Your Rights as a California Resident (and other US States)
Exercising Your Rights
To exercise your rights under the CPRA as described above, please submit your request to us by sending an email to: privacy@tray.ai.
Only you or a person authorized to act on your behalf, can make a request related to your Personal Information. A request for access can be made by you only twice within a 12-months period.
We cannot respond to your request or provide you with the requested Personal Information if we cannot verify your identity or authority to make the request and confirm the Personal Information relates to you. We will only use the Personal Information provided in your request to verify your identity or authority to make the request. We will do our best to respond to your request within 45 days of its receipt. If we require more time (up to additional 45 days), we will inform you of the reason and extension period in writing.
Any disclosures that we provide will only cover the 12-month period preceding receipt of your request.
The response we provide will also explain the reasons for our inability to comply with your request, if applicable.
We do not charge a fee to process or respond to your request unless it is excessive, repetitive, or manifestly unfounded.
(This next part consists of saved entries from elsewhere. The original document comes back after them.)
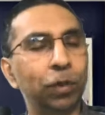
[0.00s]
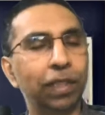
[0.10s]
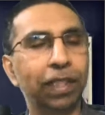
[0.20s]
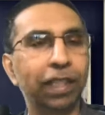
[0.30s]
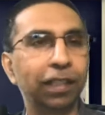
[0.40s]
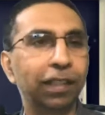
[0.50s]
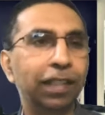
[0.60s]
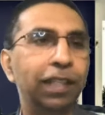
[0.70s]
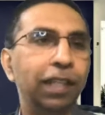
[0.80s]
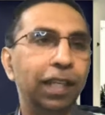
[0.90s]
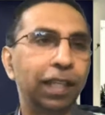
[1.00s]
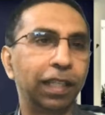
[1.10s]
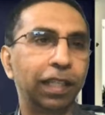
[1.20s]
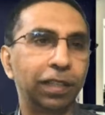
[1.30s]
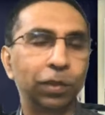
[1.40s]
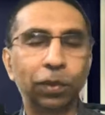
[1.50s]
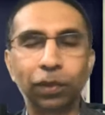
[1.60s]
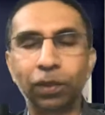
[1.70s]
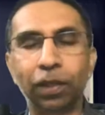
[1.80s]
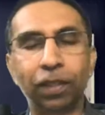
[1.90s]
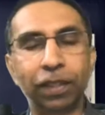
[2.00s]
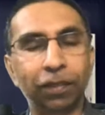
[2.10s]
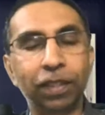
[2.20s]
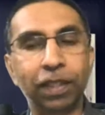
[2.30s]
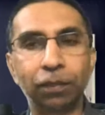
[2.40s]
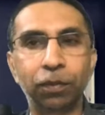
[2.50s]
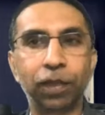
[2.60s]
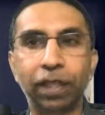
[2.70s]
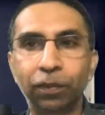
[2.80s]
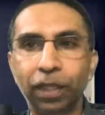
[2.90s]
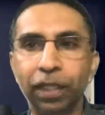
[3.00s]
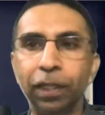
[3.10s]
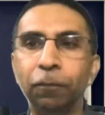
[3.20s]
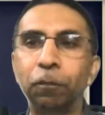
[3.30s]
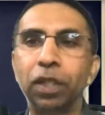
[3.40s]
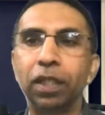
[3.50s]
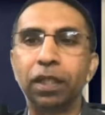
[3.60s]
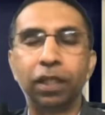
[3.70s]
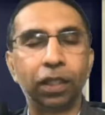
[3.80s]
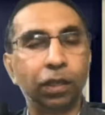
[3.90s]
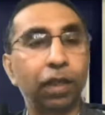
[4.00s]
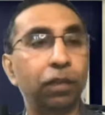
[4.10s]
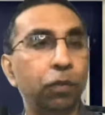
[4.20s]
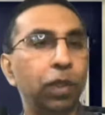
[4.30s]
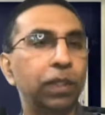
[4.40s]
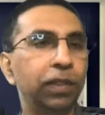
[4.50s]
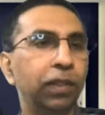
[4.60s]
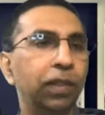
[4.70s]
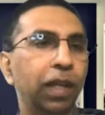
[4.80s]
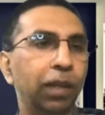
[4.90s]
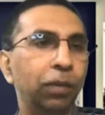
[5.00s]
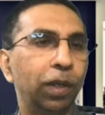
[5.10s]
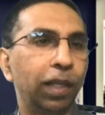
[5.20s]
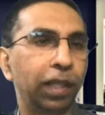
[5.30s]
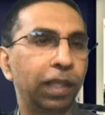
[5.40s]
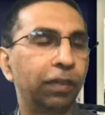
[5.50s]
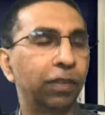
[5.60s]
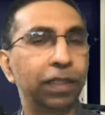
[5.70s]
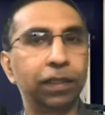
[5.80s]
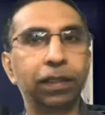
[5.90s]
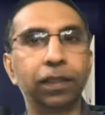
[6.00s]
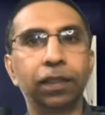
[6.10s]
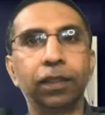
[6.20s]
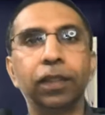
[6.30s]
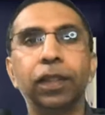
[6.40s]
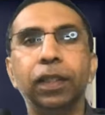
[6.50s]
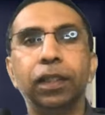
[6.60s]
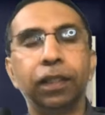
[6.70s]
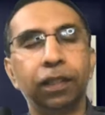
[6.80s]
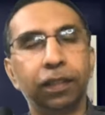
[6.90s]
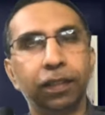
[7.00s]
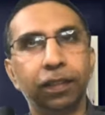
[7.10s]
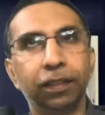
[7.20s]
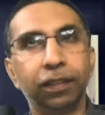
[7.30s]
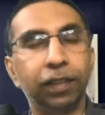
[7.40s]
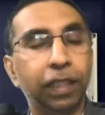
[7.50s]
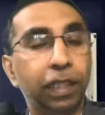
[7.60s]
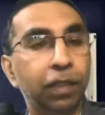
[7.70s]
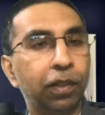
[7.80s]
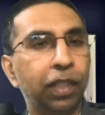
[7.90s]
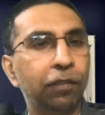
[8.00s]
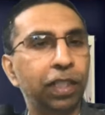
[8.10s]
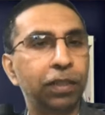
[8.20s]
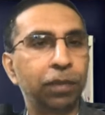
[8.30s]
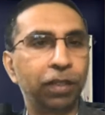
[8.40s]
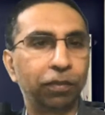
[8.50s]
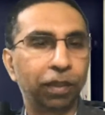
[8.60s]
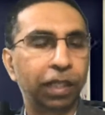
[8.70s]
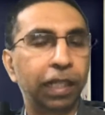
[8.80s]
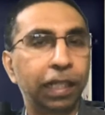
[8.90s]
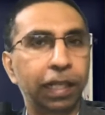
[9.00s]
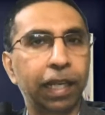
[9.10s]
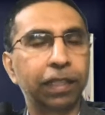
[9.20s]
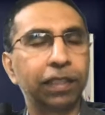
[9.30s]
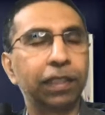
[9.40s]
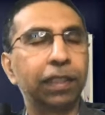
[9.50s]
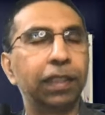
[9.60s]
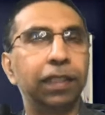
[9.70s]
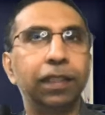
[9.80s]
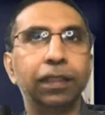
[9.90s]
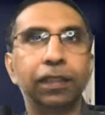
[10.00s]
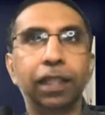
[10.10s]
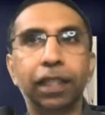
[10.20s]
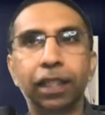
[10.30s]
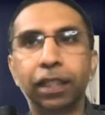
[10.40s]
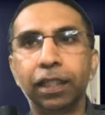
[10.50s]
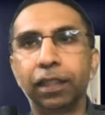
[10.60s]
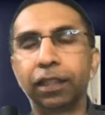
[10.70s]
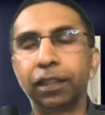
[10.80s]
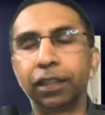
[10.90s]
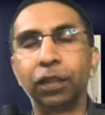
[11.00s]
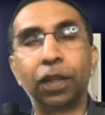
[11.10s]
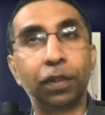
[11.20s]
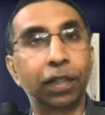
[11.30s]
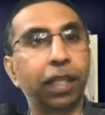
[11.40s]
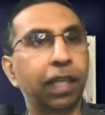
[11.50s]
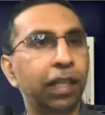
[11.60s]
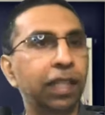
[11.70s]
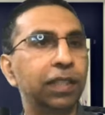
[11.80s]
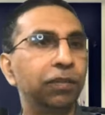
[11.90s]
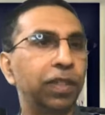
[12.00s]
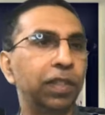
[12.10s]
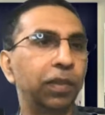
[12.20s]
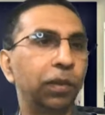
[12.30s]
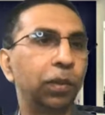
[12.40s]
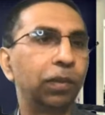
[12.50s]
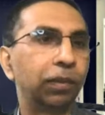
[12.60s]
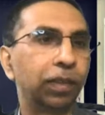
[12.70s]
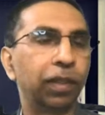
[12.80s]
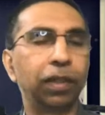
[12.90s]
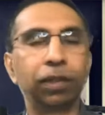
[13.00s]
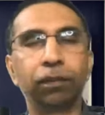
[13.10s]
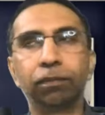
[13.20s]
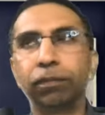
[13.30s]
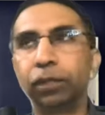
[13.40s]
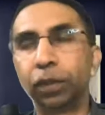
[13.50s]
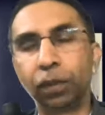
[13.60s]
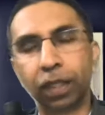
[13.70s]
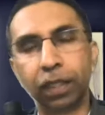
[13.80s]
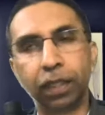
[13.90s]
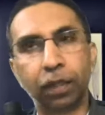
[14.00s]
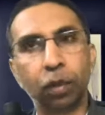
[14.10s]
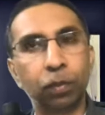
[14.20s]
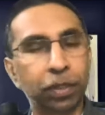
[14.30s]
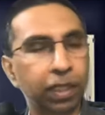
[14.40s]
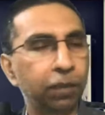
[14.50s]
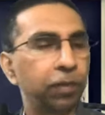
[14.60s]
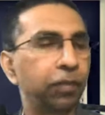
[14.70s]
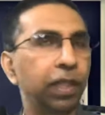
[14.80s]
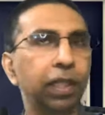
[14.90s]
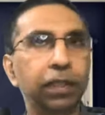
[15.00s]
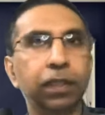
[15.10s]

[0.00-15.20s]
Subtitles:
the needle. Again, let's go through all the 7 steps very quickly. You have to focus on the ROII, which is return on investment for an interaction. Second, you have to care as if it's your own. You have to look at their hopes, dreams, fears,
If we determine that the request warrants a fee, we will inform you of the reasons for such decision and provide you with a cost estimate before processing further your request.In the preceding twelve (12) months we have not sold, shared or disclosed Personal Information for consideration.
We do not use Personal Information for the purpose of automated decision-making.
We retain different types of Personal Information for different periods, depending on the purposes for processing such information, our legitimate business purposes as well as pursuant to legal requirements under the applicable laws.
We will maintain your contact details, to help us stay in contact with you. At any time before or after the termination of the Services, you can contact our privacy team at privacy@tray.ai and request to delete your contact details.
Note that we may retain your details without using them unless necessary and for the necessary period of time, for legal requirements and proceedings, and that we will not retain the Personal Information related to you for any longer than reasonably necessary for purposes described in this privacy policy.
We will keep aggregated non-identifiable information without limitation, and to the extent reasonable we will delete or de-identify potentially identifiable Personal Information, when we no longer need to process the information.
In any case, as long as you use the Services, we will keep information about you, unless applicable law requires us to delete it.
From time to time, we will need to update this privacy policy. If the updates have minor, if any, consequences, they will take effect immediately after we post a notice on the Services’ platform and/or our website, or after we send you the notice through email or through the Services. Substantial changes will be effective 30 days after we initially posted our notice. Changes to this privacy policy are effective as of the stated “last updated” date.
Continuing to use the Services or our website after the new privacy policy takes effect means that you agree to the new privacy policy. Note that if we need to adapt the privacy policy to legal requirements, the new privacy policy will become effective immediately or as required.
If you have any questions about this privacy policy or would like to contact us regarding your Personal Information, please contact us at: privacy@tray.ai.
If you have any concerns about the way we process Personal Information related to you, you are welcome to contact our representative in the EU at: privacy-eu-rep@tray.ai. We will look into your inquiry and make good-faith efforts to respond promptly.
This privacy policy was last updated on October 8, 2024.